Reproduce the records exactly, beginning with their first line and ending with the line that contains "[00:02:03.88]", and output nothing more.

BEGIN ENTRIES SHOWN

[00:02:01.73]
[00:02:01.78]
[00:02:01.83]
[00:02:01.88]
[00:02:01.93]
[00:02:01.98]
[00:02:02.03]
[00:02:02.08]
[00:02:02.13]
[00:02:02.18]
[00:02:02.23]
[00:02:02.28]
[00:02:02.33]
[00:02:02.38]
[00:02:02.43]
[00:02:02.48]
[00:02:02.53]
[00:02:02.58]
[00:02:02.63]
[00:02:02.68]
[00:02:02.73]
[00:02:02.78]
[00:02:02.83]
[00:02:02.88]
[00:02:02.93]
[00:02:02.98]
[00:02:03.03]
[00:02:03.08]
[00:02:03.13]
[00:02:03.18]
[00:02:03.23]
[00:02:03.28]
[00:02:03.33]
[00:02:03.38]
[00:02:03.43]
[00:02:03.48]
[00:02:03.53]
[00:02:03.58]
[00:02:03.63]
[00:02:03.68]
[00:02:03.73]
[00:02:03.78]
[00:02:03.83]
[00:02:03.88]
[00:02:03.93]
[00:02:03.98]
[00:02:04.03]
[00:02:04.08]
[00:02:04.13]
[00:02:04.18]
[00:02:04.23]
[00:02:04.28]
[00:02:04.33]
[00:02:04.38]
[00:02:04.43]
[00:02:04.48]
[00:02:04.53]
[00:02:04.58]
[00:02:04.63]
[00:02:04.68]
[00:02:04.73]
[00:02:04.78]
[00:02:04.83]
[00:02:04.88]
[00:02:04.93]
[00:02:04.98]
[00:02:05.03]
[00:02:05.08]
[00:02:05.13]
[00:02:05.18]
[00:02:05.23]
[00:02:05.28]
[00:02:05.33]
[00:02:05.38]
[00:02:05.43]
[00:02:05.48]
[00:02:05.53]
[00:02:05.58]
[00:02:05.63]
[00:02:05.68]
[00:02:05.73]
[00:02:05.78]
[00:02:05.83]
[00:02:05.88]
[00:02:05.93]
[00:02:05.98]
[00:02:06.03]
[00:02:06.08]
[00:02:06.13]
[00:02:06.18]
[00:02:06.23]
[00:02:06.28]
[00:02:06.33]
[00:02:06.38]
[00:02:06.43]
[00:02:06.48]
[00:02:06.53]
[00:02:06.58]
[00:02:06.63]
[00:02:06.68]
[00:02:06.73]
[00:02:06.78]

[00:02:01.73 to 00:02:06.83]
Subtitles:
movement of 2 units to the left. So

END ENTRIES SHOWN

§ **ANSWER FOR THE TASK**
[00:02:01.73]
[00:02:01.78]
[00:02:01.83]
[00:02:01.88]
[00:02:01.93]
[00:02:01.98]
[00:02:02.03]
[00:02:02.08]
[00:02:02.13]
[00:02:02.18]
[00:02:02.23]
[00:02:02.28]
[00:02:02.33]
[00:02:02.38]
[00:02:02.43]
[00:02:02.48]
[00:02:02.53]
[00:02:02.58]
[00:02:02.63]
[00:02:02.68]
[00:02:02.73]
[00:02:02.78]
[00:02:02.83]
[00:02:02.88]
[00:02:02.93]
[00:02:02.98]
[00:02:03.03]
[00:02:03.08]
[00:02:03.13]
[00:02:03.18]
[00:02:03.23]
[00:02:03.28]
[00:02:03.33]
[00:02:03.38]
[00:02:03.43]
[00:02:03.48]
[00:02:03.53]
[00:02:03.58]
[00:02:03.63]
[00:02:03.68]
[00:02:03.73]
[00:02:03.78]
[00:02:03.83]
[00:02:03.88]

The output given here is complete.